DIRECTIONS -
Using the data that follows, output only the lines from the line with "Silent video, 24 frames per second." up to and including the line with "Transcript: Our value", exactly, leaving pictures aside.

DATASET EXTRACT -

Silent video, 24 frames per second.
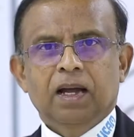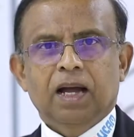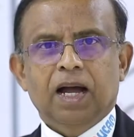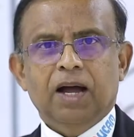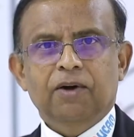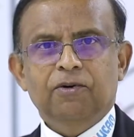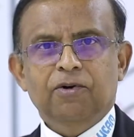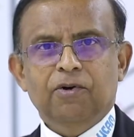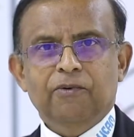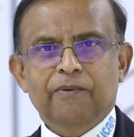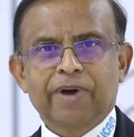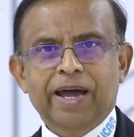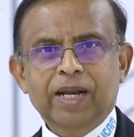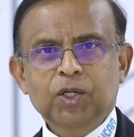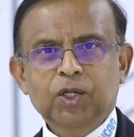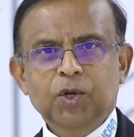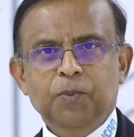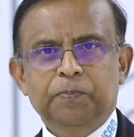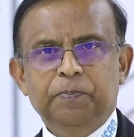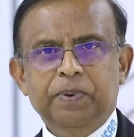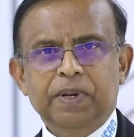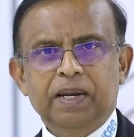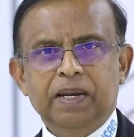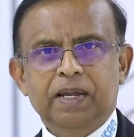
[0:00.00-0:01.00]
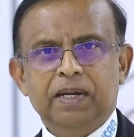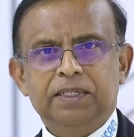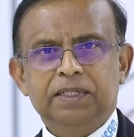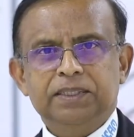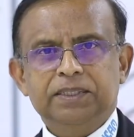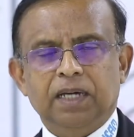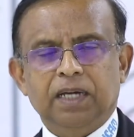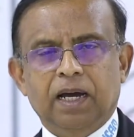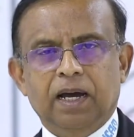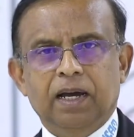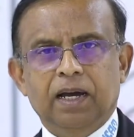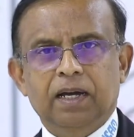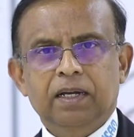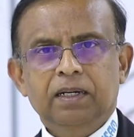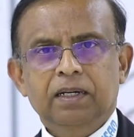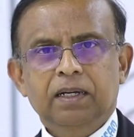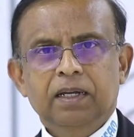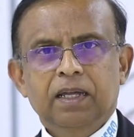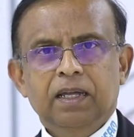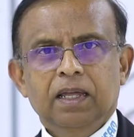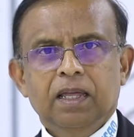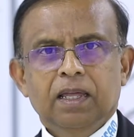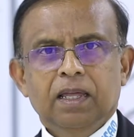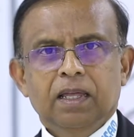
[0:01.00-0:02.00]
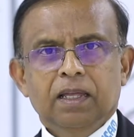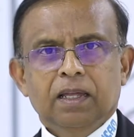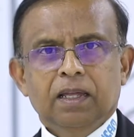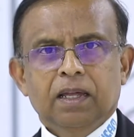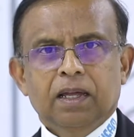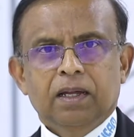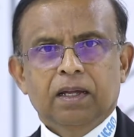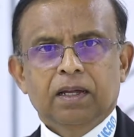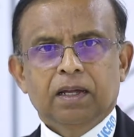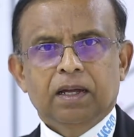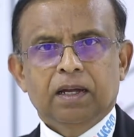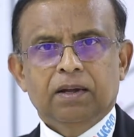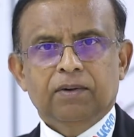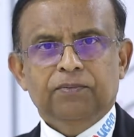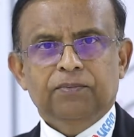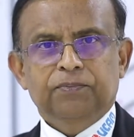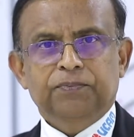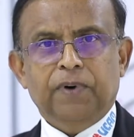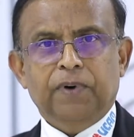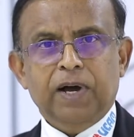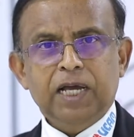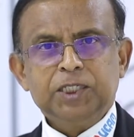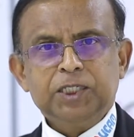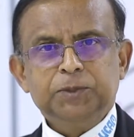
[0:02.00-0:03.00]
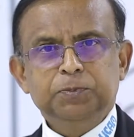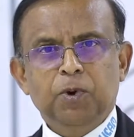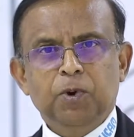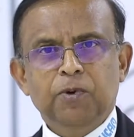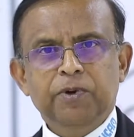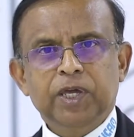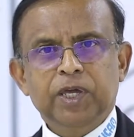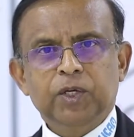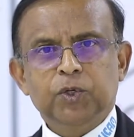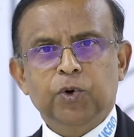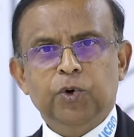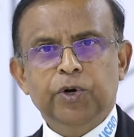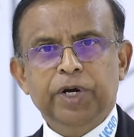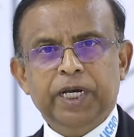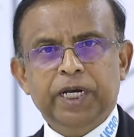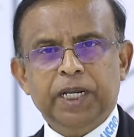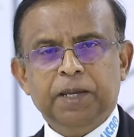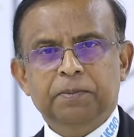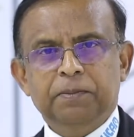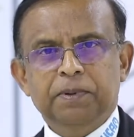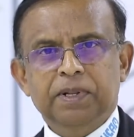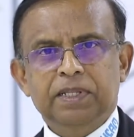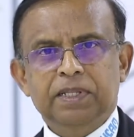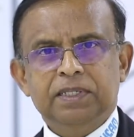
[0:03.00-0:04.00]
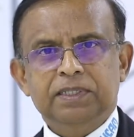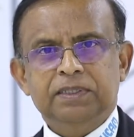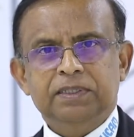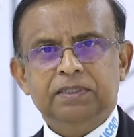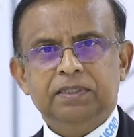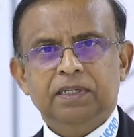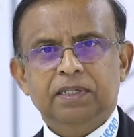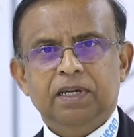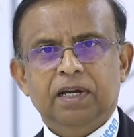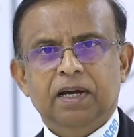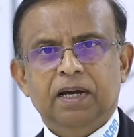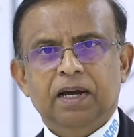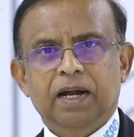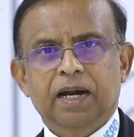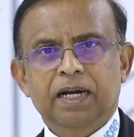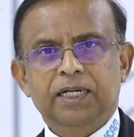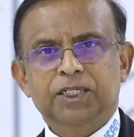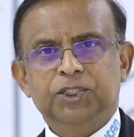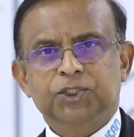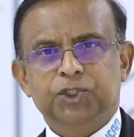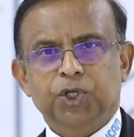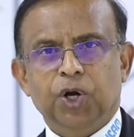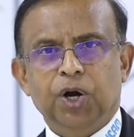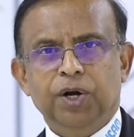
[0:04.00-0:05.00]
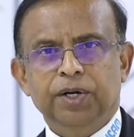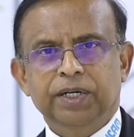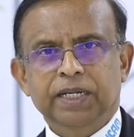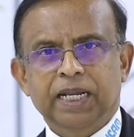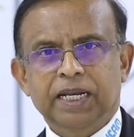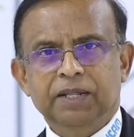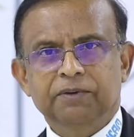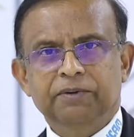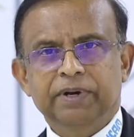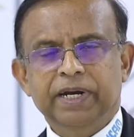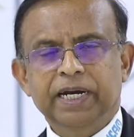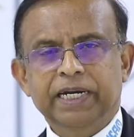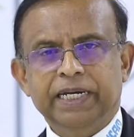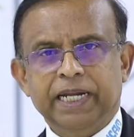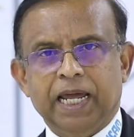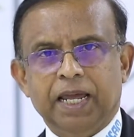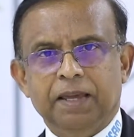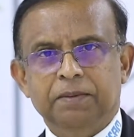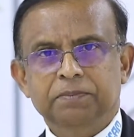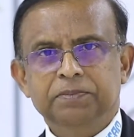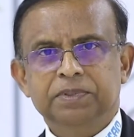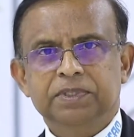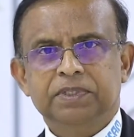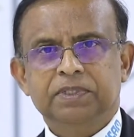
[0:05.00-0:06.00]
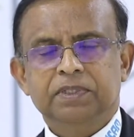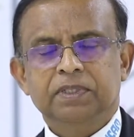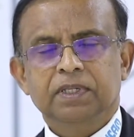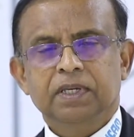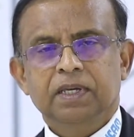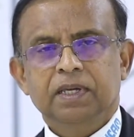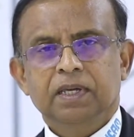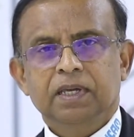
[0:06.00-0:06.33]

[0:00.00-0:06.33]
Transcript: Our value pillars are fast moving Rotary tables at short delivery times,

* * *

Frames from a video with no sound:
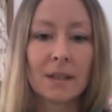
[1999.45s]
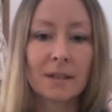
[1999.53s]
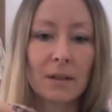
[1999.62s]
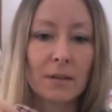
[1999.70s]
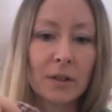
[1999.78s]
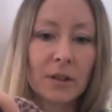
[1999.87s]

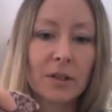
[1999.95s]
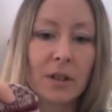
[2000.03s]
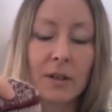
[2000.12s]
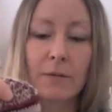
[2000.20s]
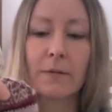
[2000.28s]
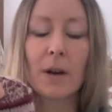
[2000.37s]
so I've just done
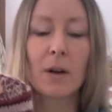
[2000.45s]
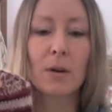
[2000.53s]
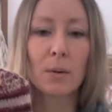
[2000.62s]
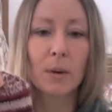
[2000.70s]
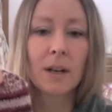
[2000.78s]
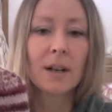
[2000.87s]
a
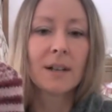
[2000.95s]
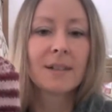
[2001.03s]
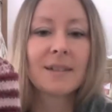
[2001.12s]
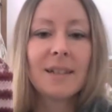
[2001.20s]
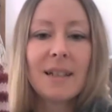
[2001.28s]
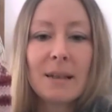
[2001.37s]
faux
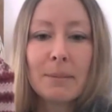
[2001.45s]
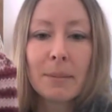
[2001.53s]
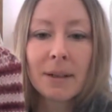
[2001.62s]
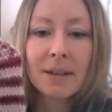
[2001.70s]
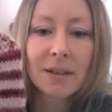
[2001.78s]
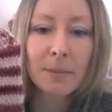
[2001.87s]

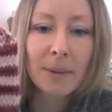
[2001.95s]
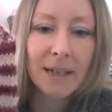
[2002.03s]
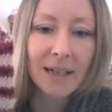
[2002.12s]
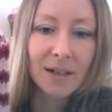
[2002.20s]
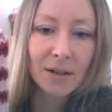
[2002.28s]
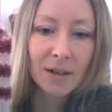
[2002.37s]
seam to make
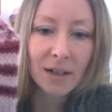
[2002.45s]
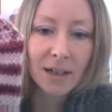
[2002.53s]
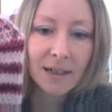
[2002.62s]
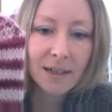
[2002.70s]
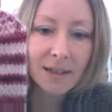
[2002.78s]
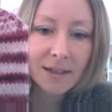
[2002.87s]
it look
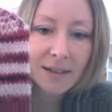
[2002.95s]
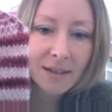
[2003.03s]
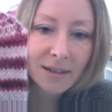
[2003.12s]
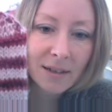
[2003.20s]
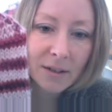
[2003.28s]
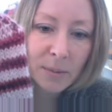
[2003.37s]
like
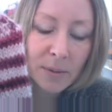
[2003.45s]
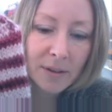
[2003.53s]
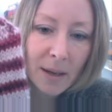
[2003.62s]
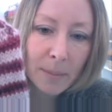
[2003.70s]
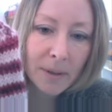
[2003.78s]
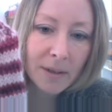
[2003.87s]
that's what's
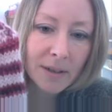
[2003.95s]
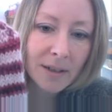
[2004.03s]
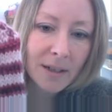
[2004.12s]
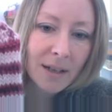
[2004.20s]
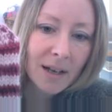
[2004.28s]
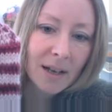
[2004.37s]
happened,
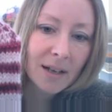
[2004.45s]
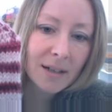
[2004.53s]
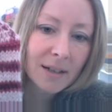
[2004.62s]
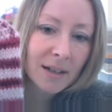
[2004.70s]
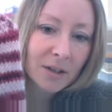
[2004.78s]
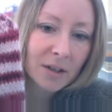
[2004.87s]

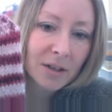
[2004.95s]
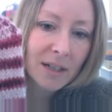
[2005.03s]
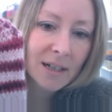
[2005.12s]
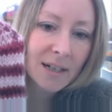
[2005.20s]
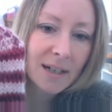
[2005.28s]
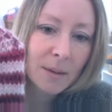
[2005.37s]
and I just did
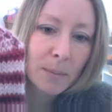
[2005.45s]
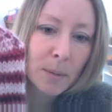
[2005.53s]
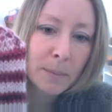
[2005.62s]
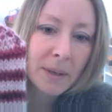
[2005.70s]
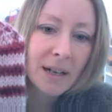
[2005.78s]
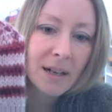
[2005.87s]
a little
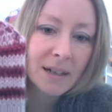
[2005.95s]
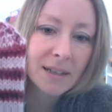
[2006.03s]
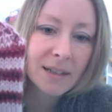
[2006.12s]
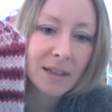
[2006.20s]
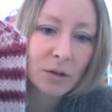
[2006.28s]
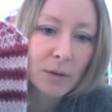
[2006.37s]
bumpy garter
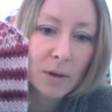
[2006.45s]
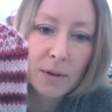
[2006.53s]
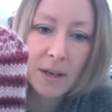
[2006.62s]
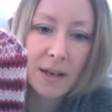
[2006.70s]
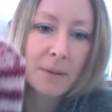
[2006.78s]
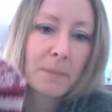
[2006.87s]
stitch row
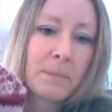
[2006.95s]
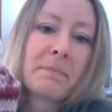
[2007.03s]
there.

==

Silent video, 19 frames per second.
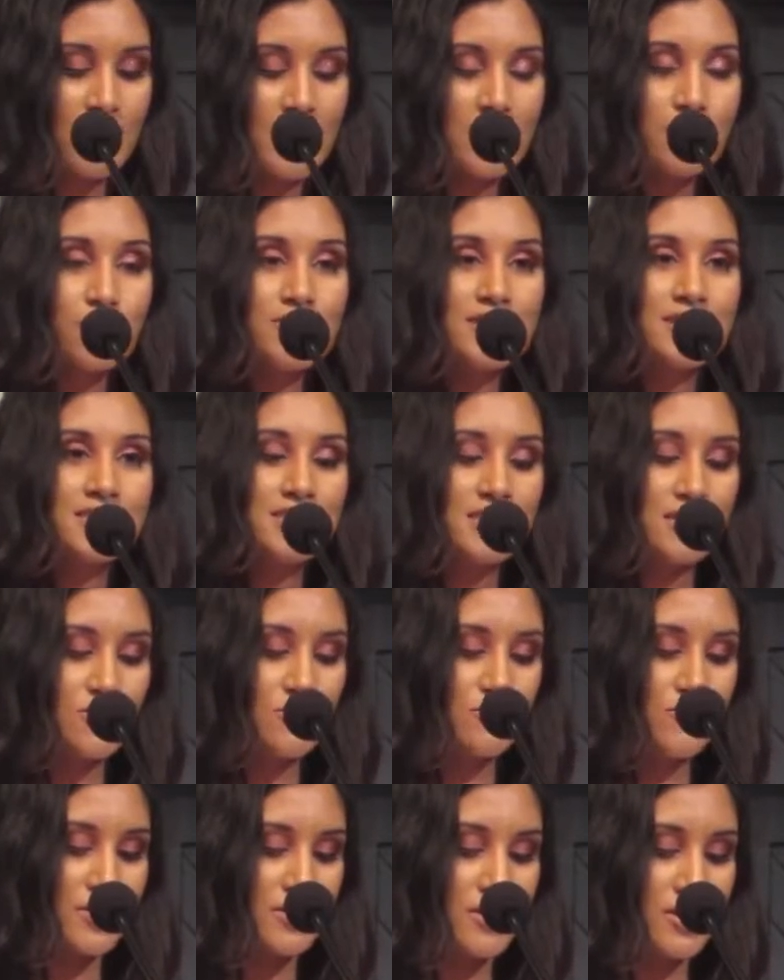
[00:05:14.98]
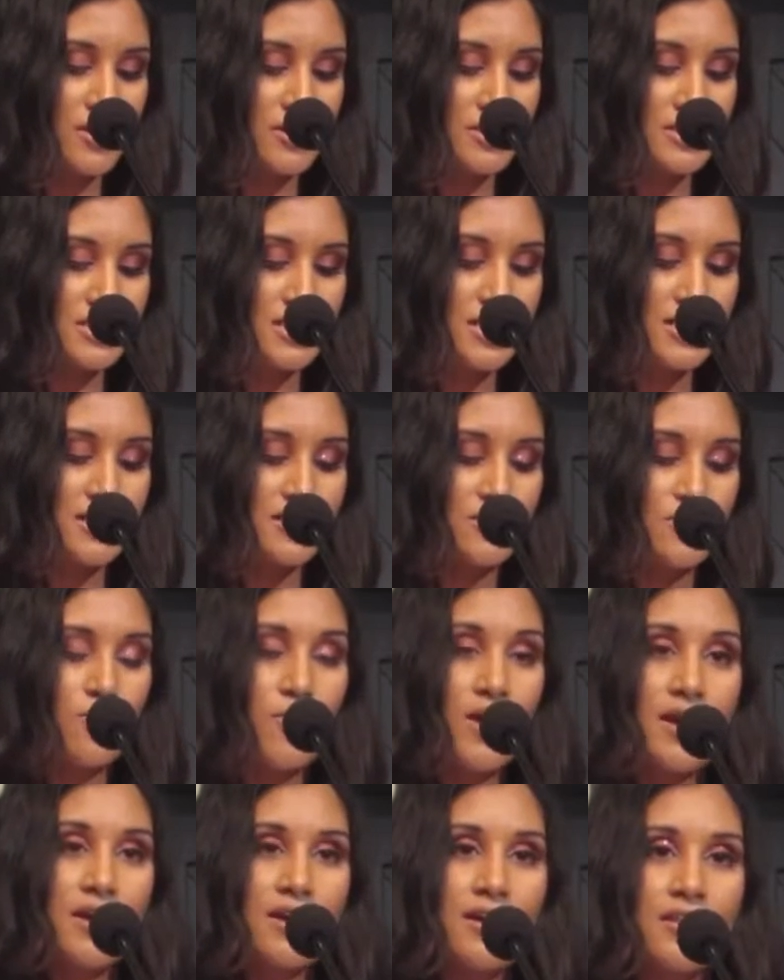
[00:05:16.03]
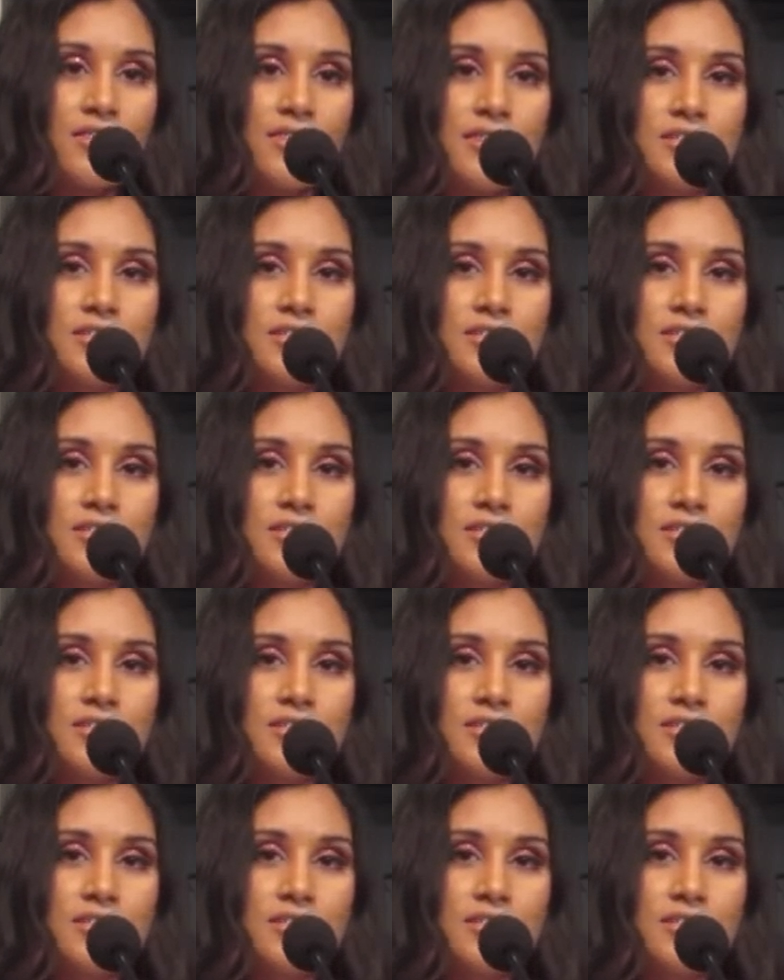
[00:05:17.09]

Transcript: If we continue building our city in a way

YOUR SOLUTION -
Silent video, 24 frames per second.
[0:00.00-0:01.00]
[0:01.00-0:02.00]
[0:02.00-0:03.00]
[0:03.00-0:04.00]
[0:04.00-0:05.00]
[0:05.00-0:06.00]
[0:06.00-0:06.33]

[0:00.00-0:06.33]
Transcript: Our value pillars are fast moving Rotary tables at short delivery times,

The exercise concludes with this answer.